◆ Instructions to follow ◆
Only the pictures should be dropped; copy the rest of the entries exactly.

◆ Excerpted records ◆
..............................
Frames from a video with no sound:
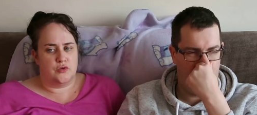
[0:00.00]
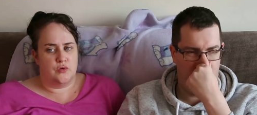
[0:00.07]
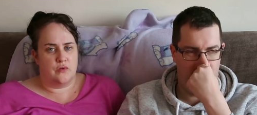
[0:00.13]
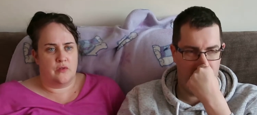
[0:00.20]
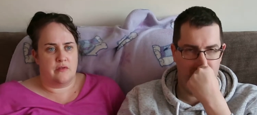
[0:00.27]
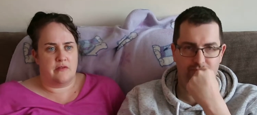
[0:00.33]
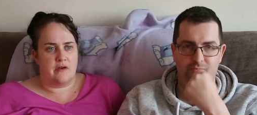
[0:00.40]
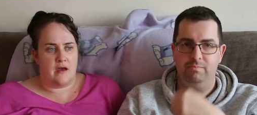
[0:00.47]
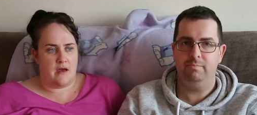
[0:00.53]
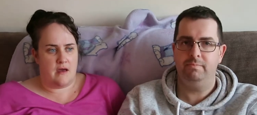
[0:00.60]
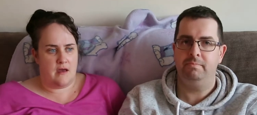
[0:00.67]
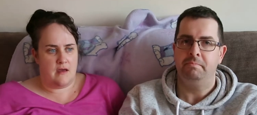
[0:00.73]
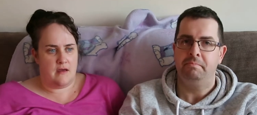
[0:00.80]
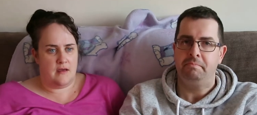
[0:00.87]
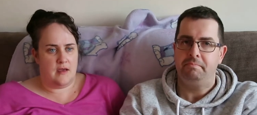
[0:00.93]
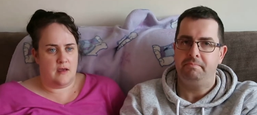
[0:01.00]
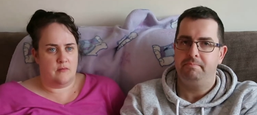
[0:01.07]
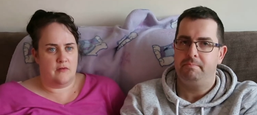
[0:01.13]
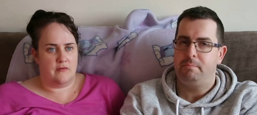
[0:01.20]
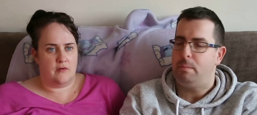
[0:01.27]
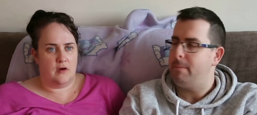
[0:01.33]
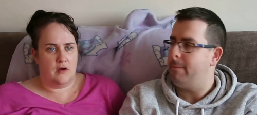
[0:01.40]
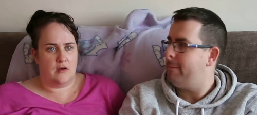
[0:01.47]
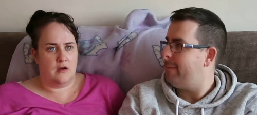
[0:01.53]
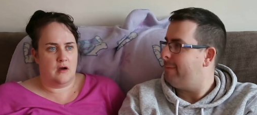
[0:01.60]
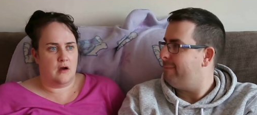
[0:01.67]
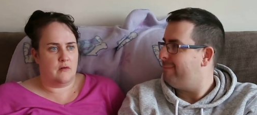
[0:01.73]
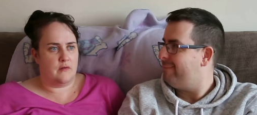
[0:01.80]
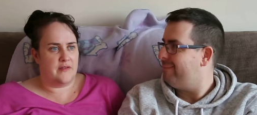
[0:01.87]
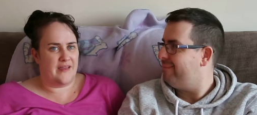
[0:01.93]
Speaker 1: do that. We've got a
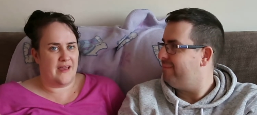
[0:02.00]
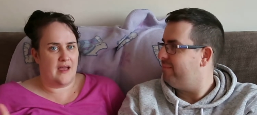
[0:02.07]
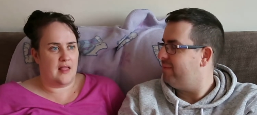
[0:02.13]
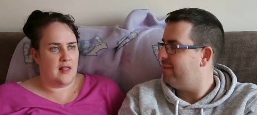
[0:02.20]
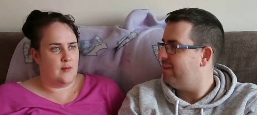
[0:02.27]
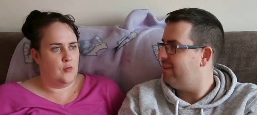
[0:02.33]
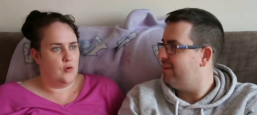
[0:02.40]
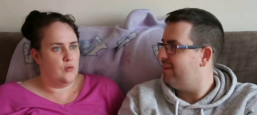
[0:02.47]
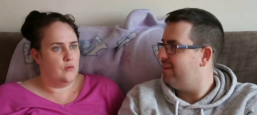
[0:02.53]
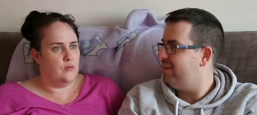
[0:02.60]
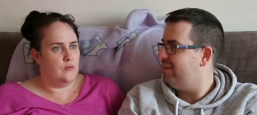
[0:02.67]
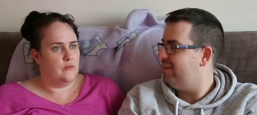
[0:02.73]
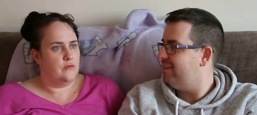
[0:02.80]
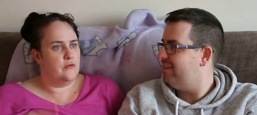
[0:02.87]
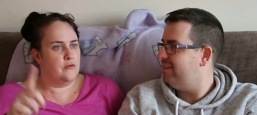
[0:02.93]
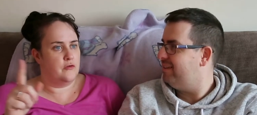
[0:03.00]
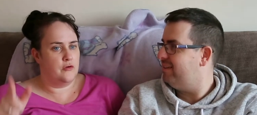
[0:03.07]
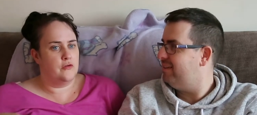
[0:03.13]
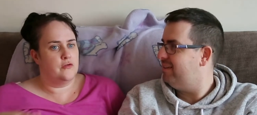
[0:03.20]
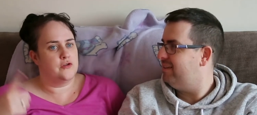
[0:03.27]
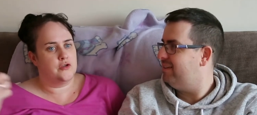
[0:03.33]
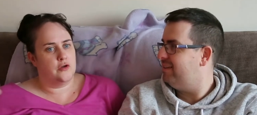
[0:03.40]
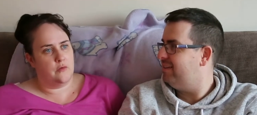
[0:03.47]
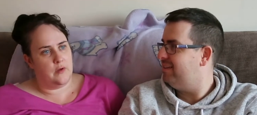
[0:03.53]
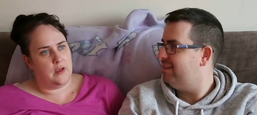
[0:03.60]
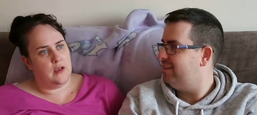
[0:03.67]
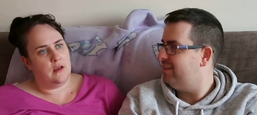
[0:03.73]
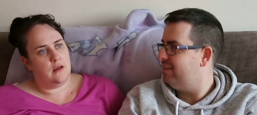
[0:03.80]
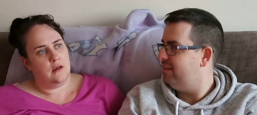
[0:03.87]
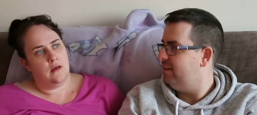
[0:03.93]
car with Alamo through
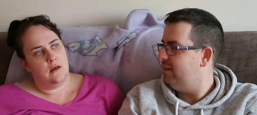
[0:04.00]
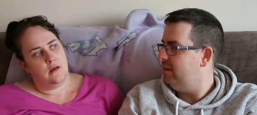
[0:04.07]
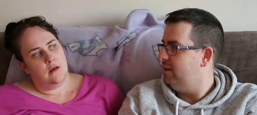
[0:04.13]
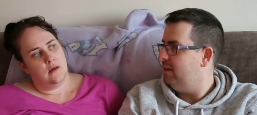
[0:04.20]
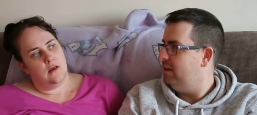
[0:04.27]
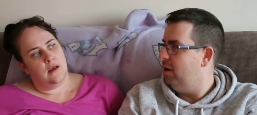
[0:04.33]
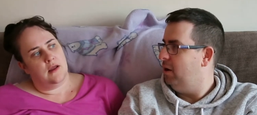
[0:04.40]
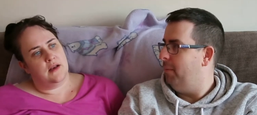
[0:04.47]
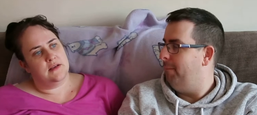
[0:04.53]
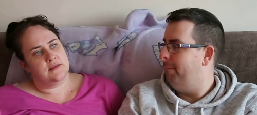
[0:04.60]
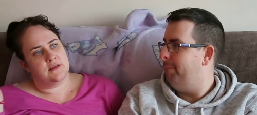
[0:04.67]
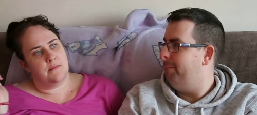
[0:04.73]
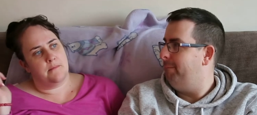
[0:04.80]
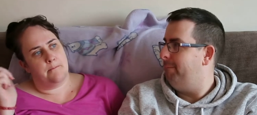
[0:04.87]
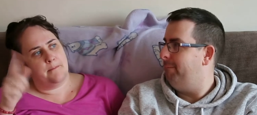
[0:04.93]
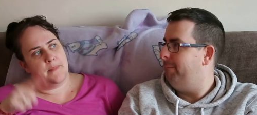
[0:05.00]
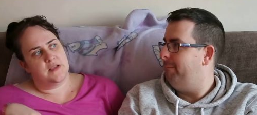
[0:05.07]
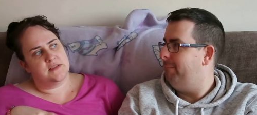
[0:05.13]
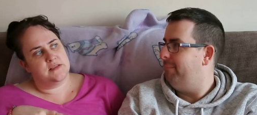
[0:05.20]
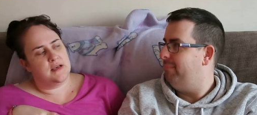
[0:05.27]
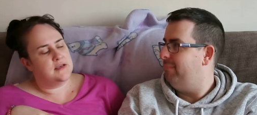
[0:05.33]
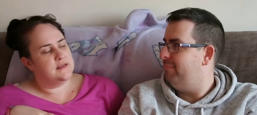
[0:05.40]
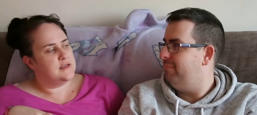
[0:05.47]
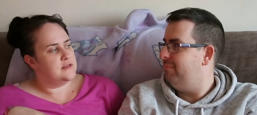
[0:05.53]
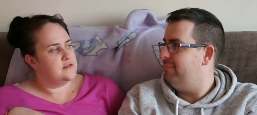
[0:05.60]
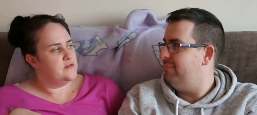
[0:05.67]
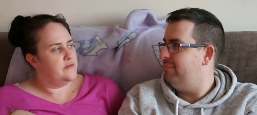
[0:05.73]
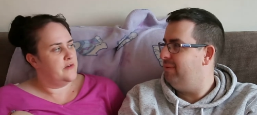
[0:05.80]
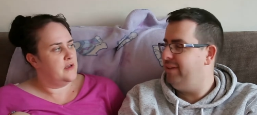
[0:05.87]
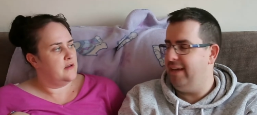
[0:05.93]
TUI, and it's a mid-size
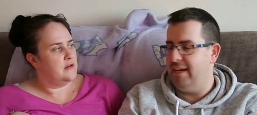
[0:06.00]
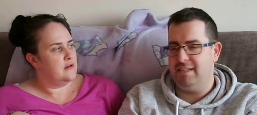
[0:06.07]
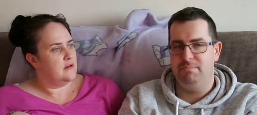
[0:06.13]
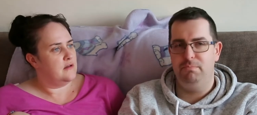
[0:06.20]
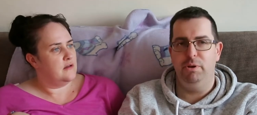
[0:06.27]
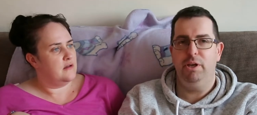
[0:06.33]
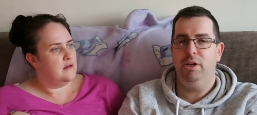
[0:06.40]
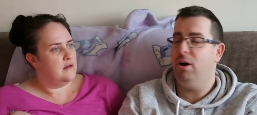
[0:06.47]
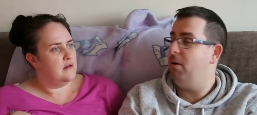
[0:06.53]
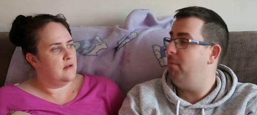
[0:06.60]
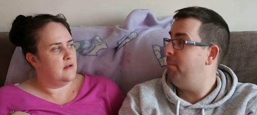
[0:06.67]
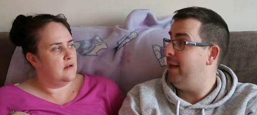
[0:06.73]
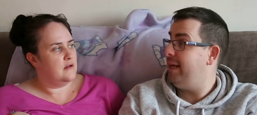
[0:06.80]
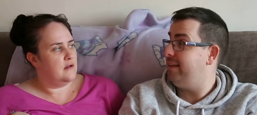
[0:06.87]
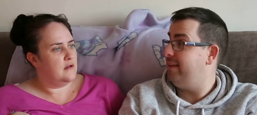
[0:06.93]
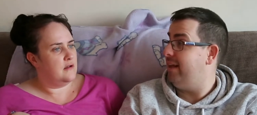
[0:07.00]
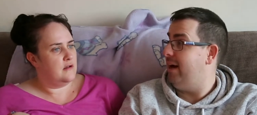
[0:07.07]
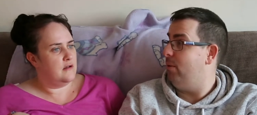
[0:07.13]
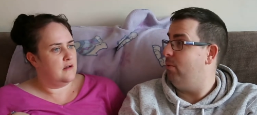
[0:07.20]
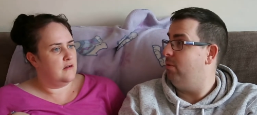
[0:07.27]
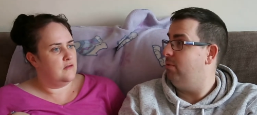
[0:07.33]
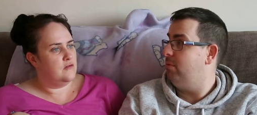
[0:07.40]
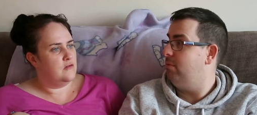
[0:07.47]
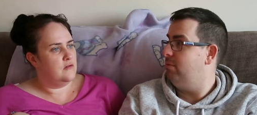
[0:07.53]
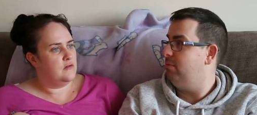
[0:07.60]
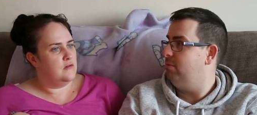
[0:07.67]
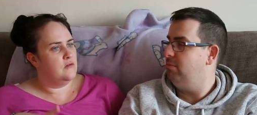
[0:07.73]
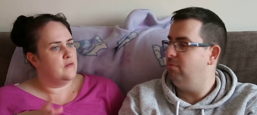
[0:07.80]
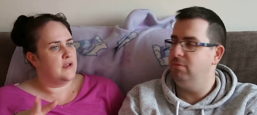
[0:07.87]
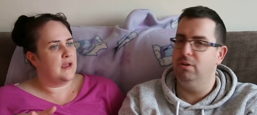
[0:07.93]
SUV.
Speaker 2: Yes, but you can't pick now.
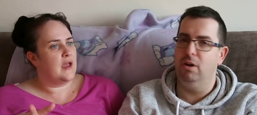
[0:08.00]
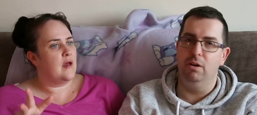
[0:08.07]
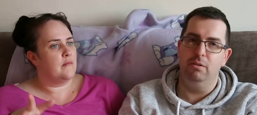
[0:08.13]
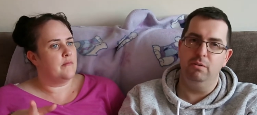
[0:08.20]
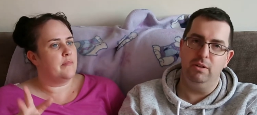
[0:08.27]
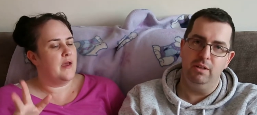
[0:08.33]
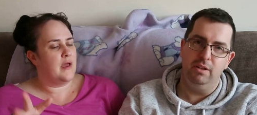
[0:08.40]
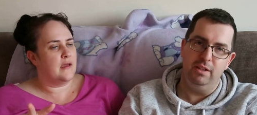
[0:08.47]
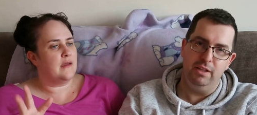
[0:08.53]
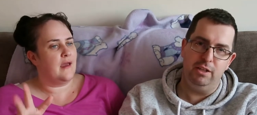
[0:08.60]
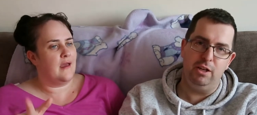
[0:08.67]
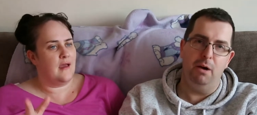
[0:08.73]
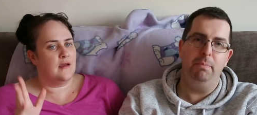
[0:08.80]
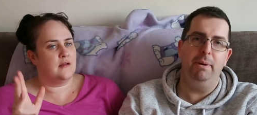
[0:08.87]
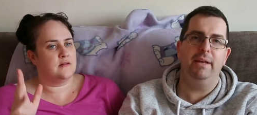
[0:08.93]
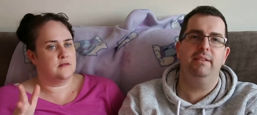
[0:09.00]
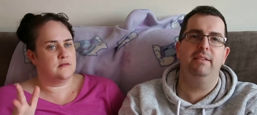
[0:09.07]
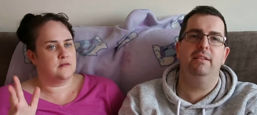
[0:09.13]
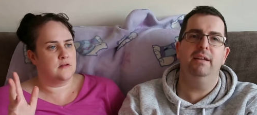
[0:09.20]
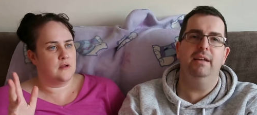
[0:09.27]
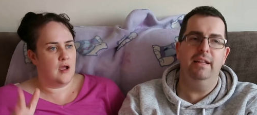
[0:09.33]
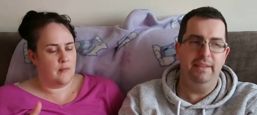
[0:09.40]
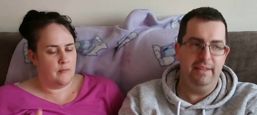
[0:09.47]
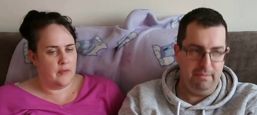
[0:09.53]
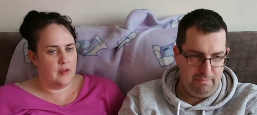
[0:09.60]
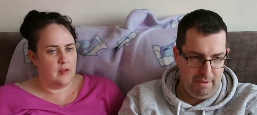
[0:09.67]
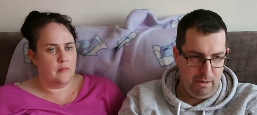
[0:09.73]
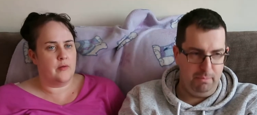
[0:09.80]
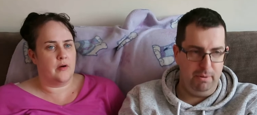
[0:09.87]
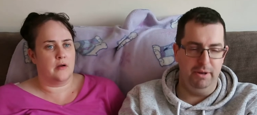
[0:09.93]
No, you can't pick. You can't pick at
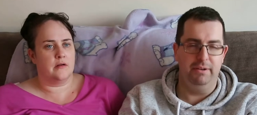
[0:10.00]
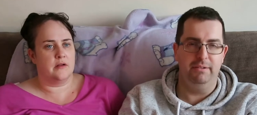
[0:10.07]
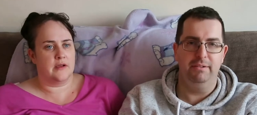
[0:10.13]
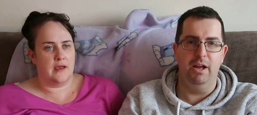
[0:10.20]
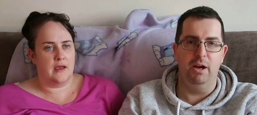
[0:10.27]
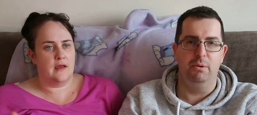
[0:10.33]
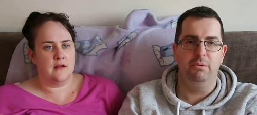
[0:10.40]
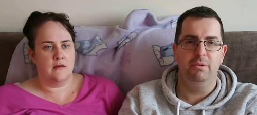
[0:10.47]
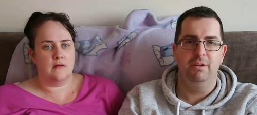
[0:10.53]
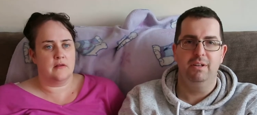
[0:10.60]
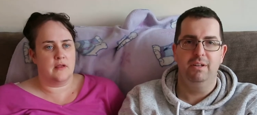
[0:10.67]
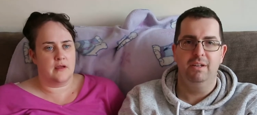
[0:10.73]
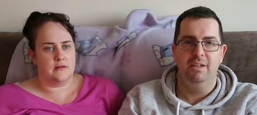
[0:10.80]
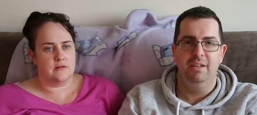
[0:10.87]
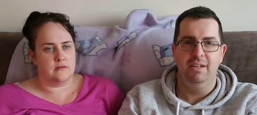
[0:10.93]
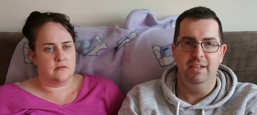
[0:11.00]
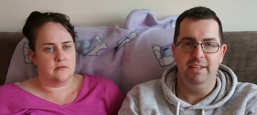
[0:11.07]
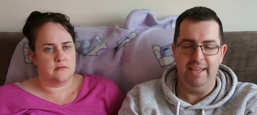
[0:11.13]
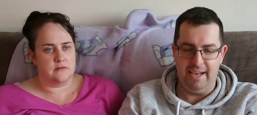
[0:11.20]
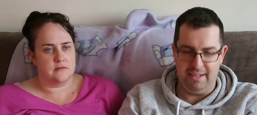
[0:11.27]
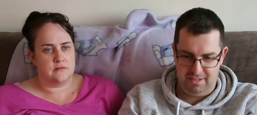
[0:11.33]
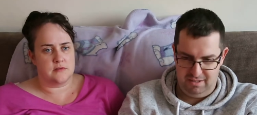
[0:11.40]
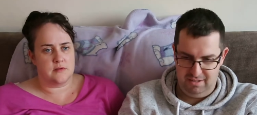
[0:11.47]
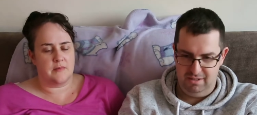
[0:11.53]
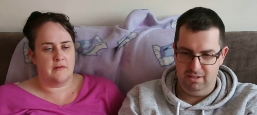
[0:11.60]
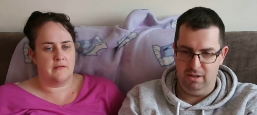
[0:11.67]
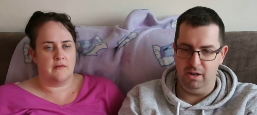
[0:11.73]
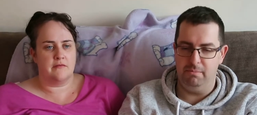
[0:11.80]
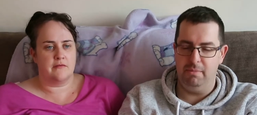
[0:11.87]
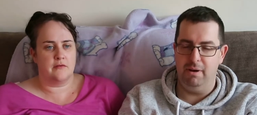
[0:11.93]
Melbourne. You can at Orlando. Yes, not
..............................
◆ Expected output ◆
Frames from a video with no sound:
[0:00.00]
[0:00.07]
[0:00.13]
[0:00.20]
[0:00.27]
[0:00.33]
[0:00.40]
[0:00.47]
[0:00.53]
[0:00.60]
[0:00.67]
[0:00.73]
[0:00.80]
[0:00.87]
[0:00.93]
[0:01.00]
[0:01.07]
[0:01.13]
[0:01.20]
[0:01.27]
[0:01.33]
[0:01.40]
[0:01.47]
[0:01.53]
[0:01.60]
[0:01.67]
[0:01.73]
[0:01.80]
[0:01.87]
[0:01.93]
Speaker 1: do that. We've got a
[0:02.00]
[0:02.07]
[0:02.13]
[0:02.20]
[0:02.27]
[0:02.33]
[0:02.40]
[0:02.47]
[0:02.53]
[0:02.60]
[0:02.67]
[0:02.73]
[0:02.80]
[0:02.87]
[0:02.93]
[0:03.00]
[0:03.07]
[0:03.13]
[0:03.20]
[0:03.27]
[0:03.33]
[0:03.40]
[0:03.47]
[0:03.53]
[0:03.60]
[0:03.67]
[0:03.73]
[0:03.80]
[0:03.87]
[0:03.93]
car with Alamo through
[0:04.00]
[0:04.07]
[0:04.13]
[0:04.20]
[0:04.27]
[0:04.33]
[0:04.40]
[0:04.47]
[0:04.53]
[0:04.60]
[0:04.67]
[0:04.73]
[0:04.80]
[0:04.87]
[0:04.93]
[0:05.00]
[0:05.07]
[0:05.13]
[0:05.20]
[0:05.27]
[0:05.33]
[0:05.40]
[0:05.47]
[0:05.53]
[0:05.60]
[0:05.67]
[0:05.73]
[0:05.80]
[0:05.87]
[0:05.93]
TUI, and it's a mid-size
[0:06.00]
[0:06.07]
[0:06.13]
[0:06.20]
[0:06.27]
[0:06.33]
[0:06.40]
[0:06.47]
[0:06.53]
[0:06.60]
[0:06.67]
[0:06.73]
[0:06.80]
[0:06.87]
[0:06.93]
[0:07.00]
[0:07.07]
[0:07.13]
[0:07.20]
[0:07.27]
[0:07.33]
[0:07.40]
[0:07.47]
[0:07.53]
[0:07.60]
[0:07.67]
[0:07.73]
[0:07.80]
[0:07.87]
[0:07.93]
SUV.
Speaker 2: Yes, but you can't pick now.
[0:08.00]
[0:08.07]
[0:08.13]
[0:08.20]
[0:08.27]
[0:08.33]
[0:08.40]
[0:08.47]
[0:08.53]
[0:08.60]
[0:08.67]
[0:08.73]
[0:08.80]
[0:08.87]
[0:08.93]
[0:09.00]
[0:09.07]
[0:09.13]
[0:09.20]
[0:09.27]
[0:09.33]
[0:09.40]
[0:09.47]
[0:09.53]
[0:09.60]
[0:09.67]
[0:09.73]
[0:09.80]
[0:09.87]
[0:09.93]
No, you can't pick. You can't pick at
[0:10.00]
[0:10.07]
[0:10.13]
[0:10.20]
[0:10.27]
[0:10.33]
[0:10.40]
[0:10.47]
[0:10.53]
[0:10.60]
[0:10.67]
[0:10.73]
[0:10.80]
[0:10.87]
[0:10.93]
[0:11.00]
[0:11.07]
[0:11.13]
[0:11.20]
[0:11.27]
[0:11.33]
[0:11.40]
[0:11.47]
[0:11.53]
[0:11.60]
[0:11.67]
[0:11.73]
[0:11.80]
[0:11.87]
[0:11.93]
Melbourne. You can at Orlando. Yes, not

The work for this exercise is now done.